Sobrevivir en tal contexto, entonces, pasa necesariamente por dotarse de un capital reputacional, una promesa creíble y resultados económicos positivos que permitan reorientar el impulso liberalizador y ganar confianza de los inversores. Esto es, reformas que suponen incorporación de factores distintos a la élite gobernante, que conjuren la viciosa dinámica del Estado depredador (J.K. Galbraith), reduzcan la coerción política y hagan prevalecer el interés general y la cooperación social voluntaria. He allí la gran oportunidad de los factores democratizantes, tanto internos como externos.

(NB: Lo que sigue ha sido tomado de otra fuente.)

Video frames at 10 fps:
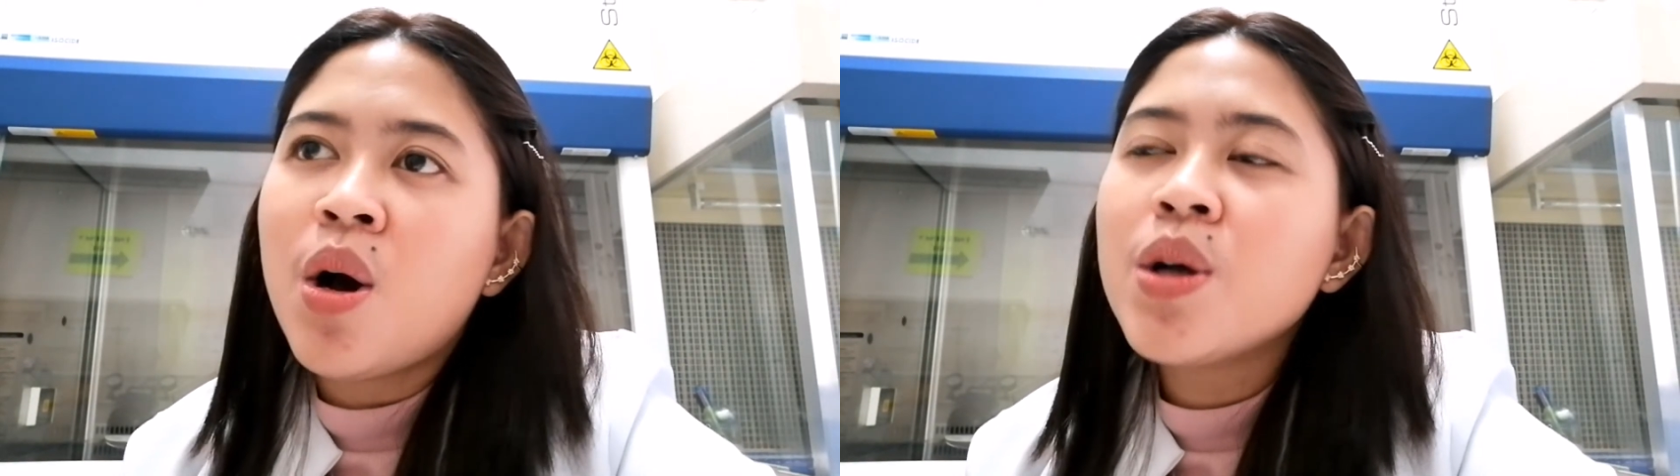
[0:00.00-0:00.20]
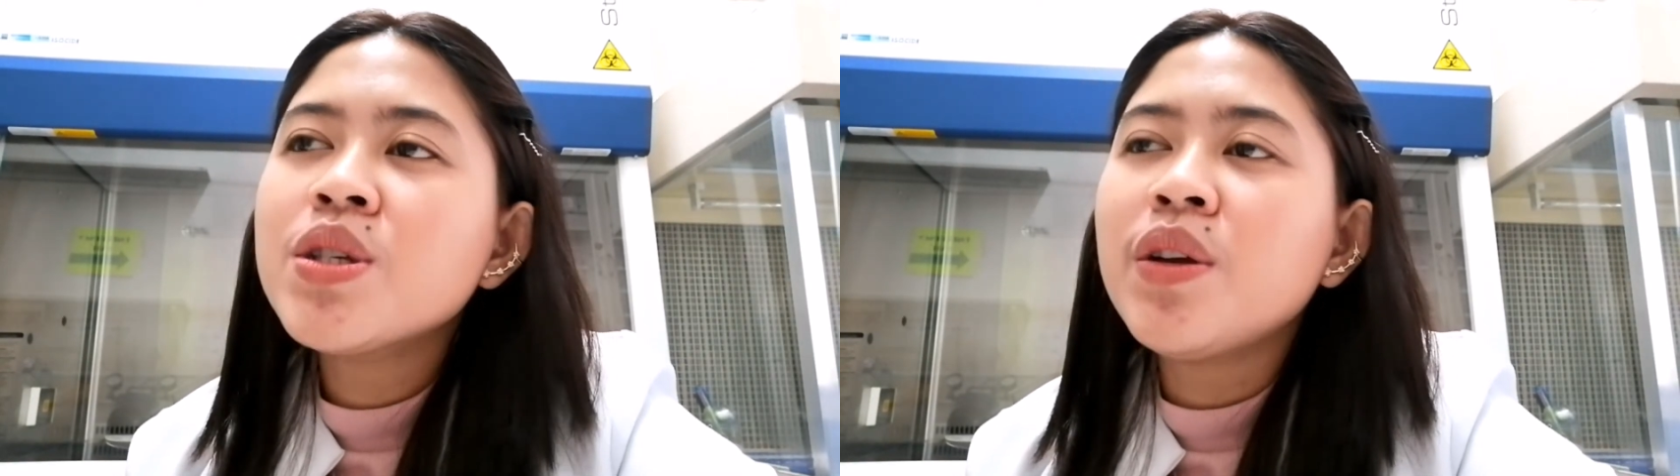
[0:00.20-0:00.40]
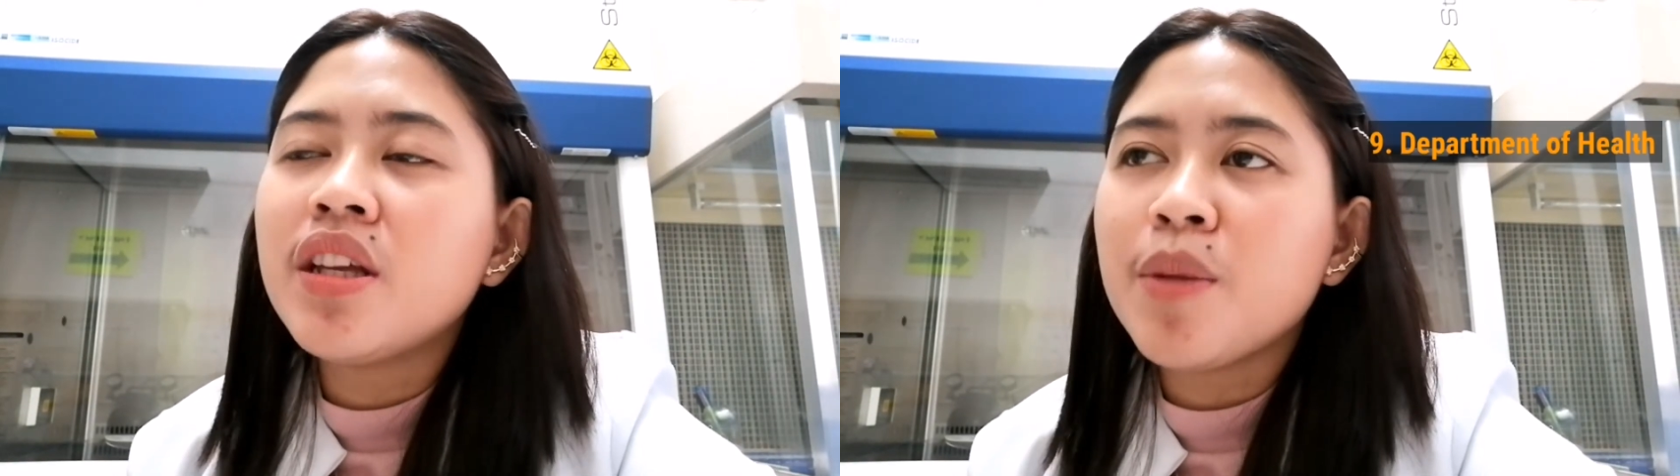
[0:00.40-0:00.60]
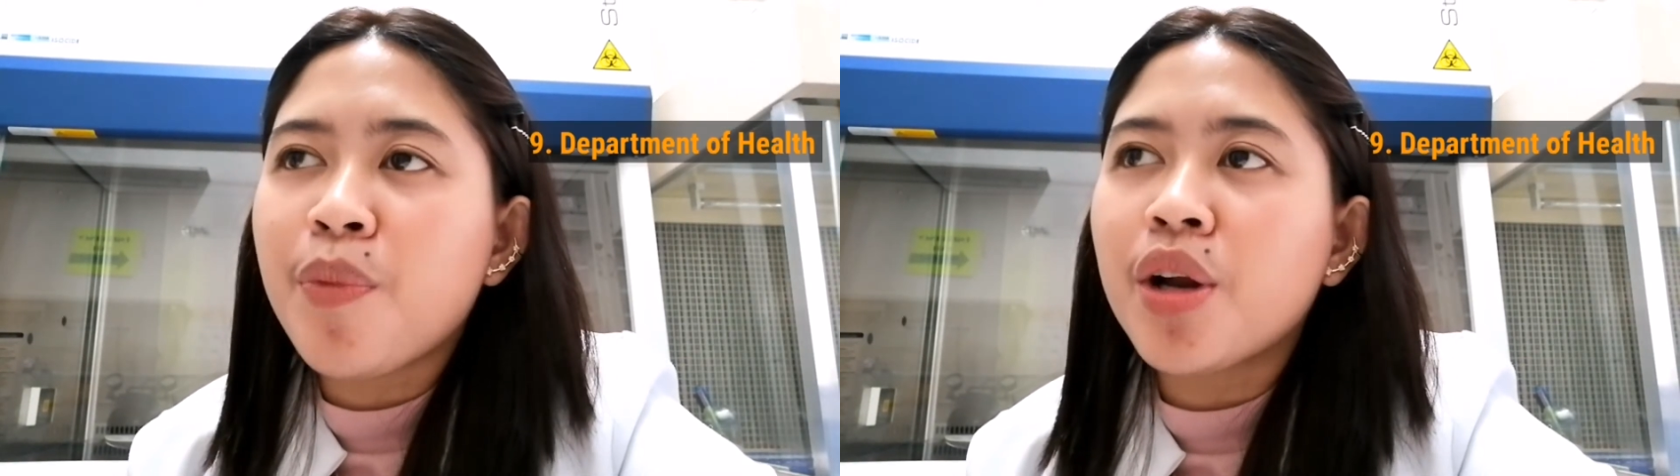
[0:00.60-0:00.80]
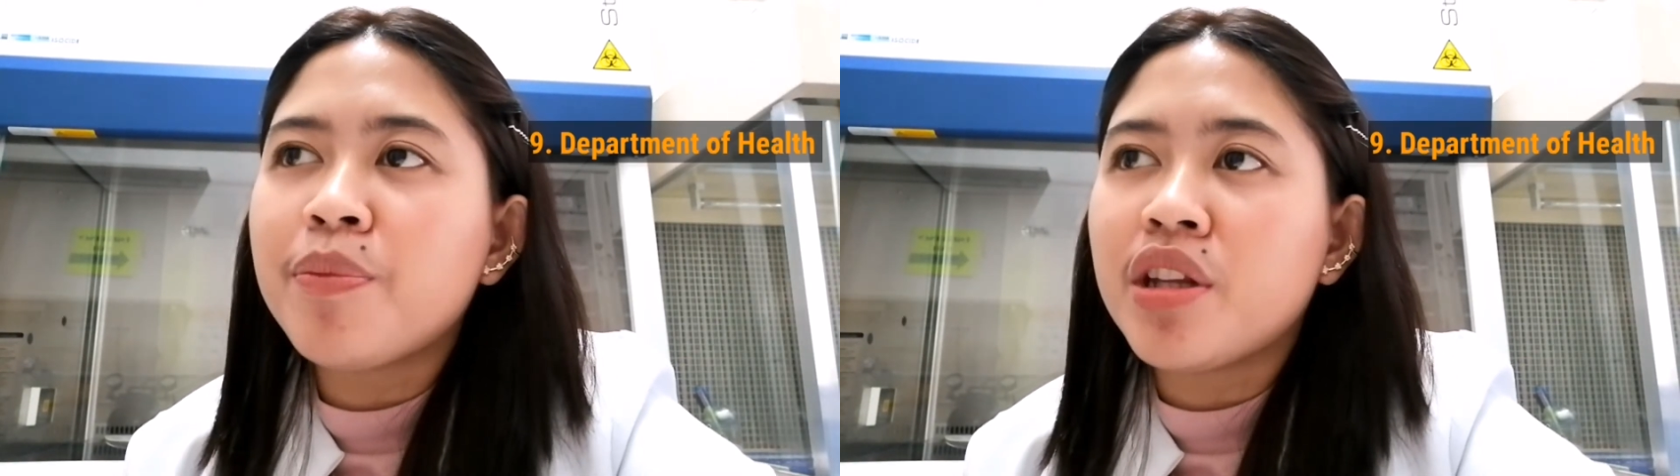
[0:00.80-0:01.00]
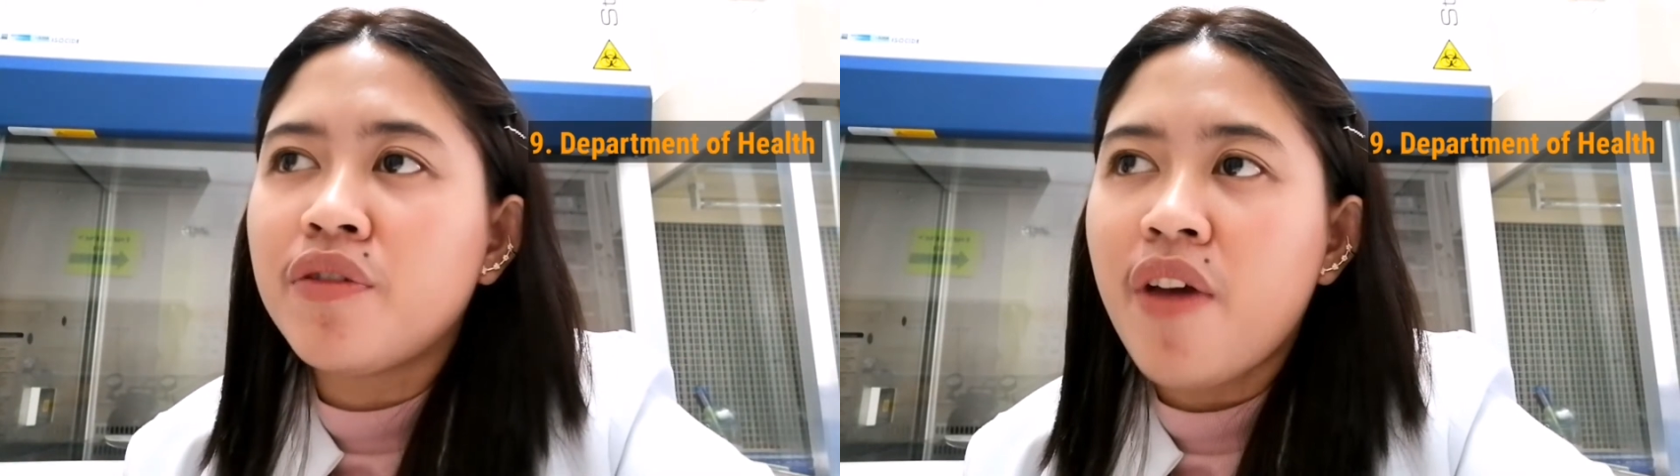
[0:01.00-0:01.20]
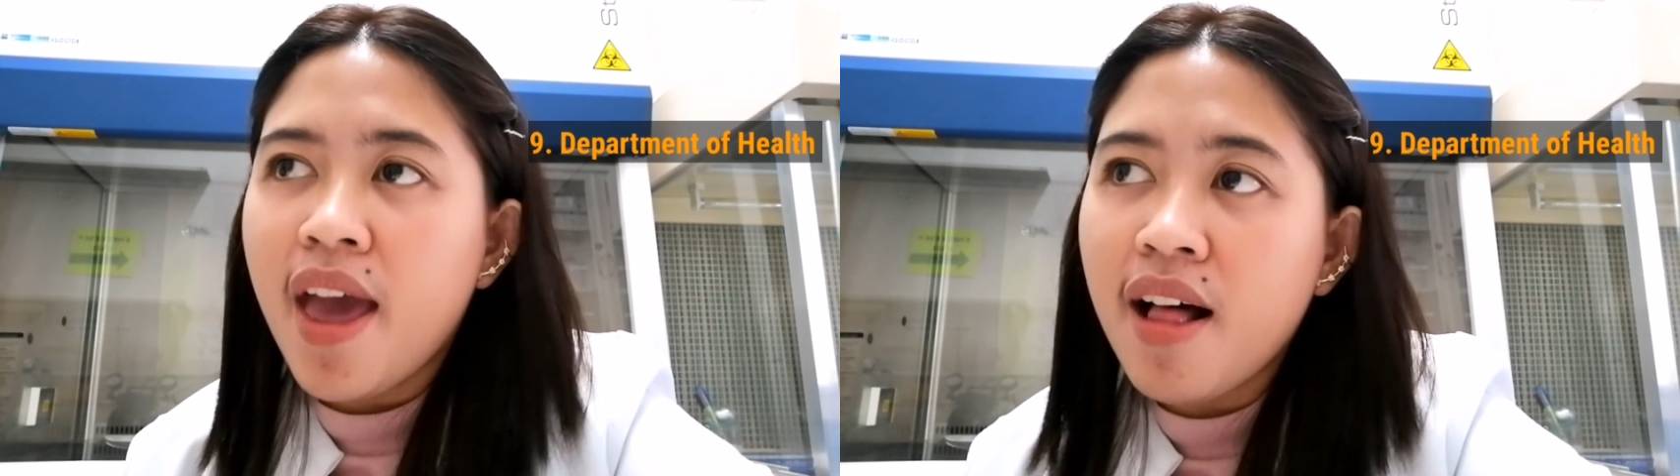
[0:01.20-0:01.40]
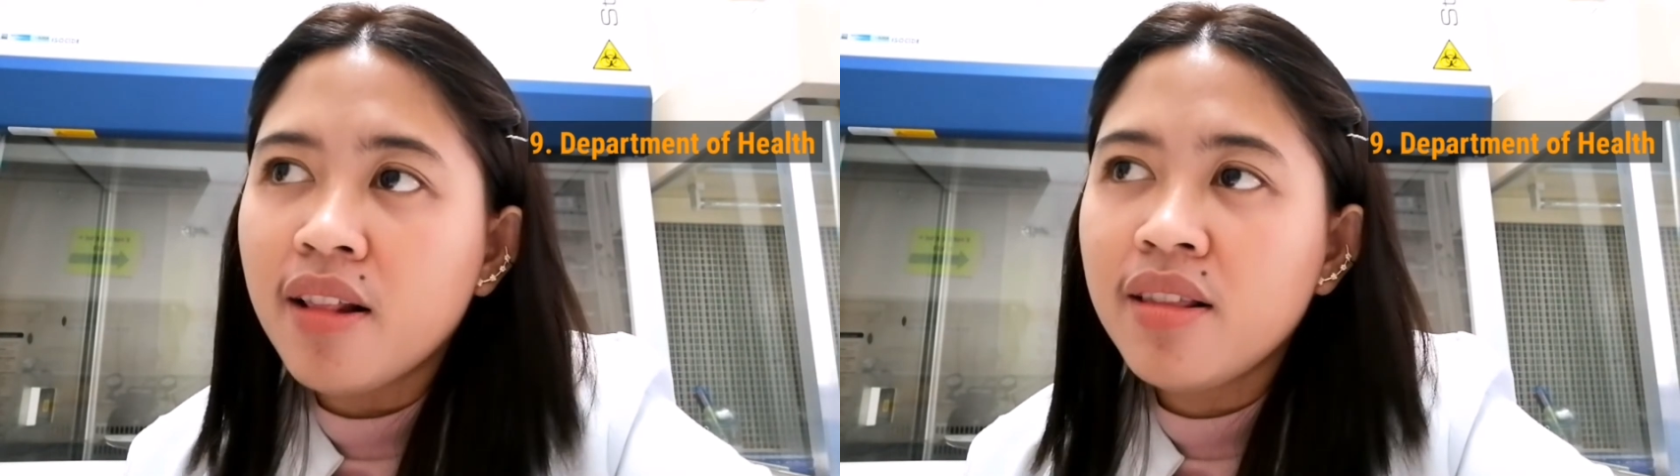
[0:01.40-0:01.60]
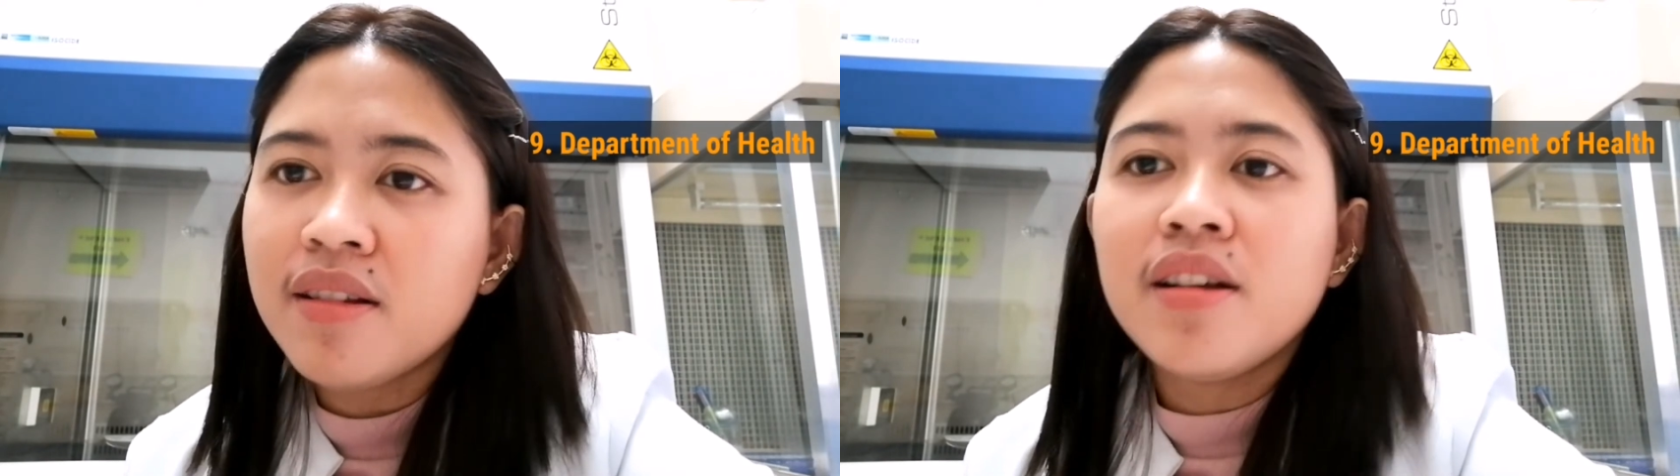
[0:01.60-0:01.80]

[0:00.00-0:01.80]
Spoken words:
Also in the Department of Health,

En este punto es útil recordar el caso español, la renovación institucional que a partir de 1959 no sólo socorrió a una economía «al borde del abismo», sino que ayudó a sentar bases de la democracia por venir. No hubo acá reemplazo compulsivo, radical, abrupto, sino mudanza gradual de paradigmas; una cuyo propósito no era precisamente el cambio político. Las reformas aupadas por el propio franquismo, no obstante, fueron procesadas con cautelosa habilidad por parte de la sociedad española y usadas para ganar capacidad de agencia. En el marco de la Guerra Fría, esa modernización, la transformación cultural, de hábitos y modos de vida, también fueron favorecidas por el ingreso de España a organismos internacionales (FMI, Banco Mundial) y el reinicio del intercambio con socios europeos. Naturalmente, no faltaron las tensiones entre adeptos de la vieja autarquía y la nueva política liberalizadora. Pero el envión reformista -y la eficiencia institucional que entraña la democratización- se impuso. Una experiencia para tener en cuenta, en fin, a la luz de lo que el ciclo electoral 2024-2025 podría suscitar en Venezuela.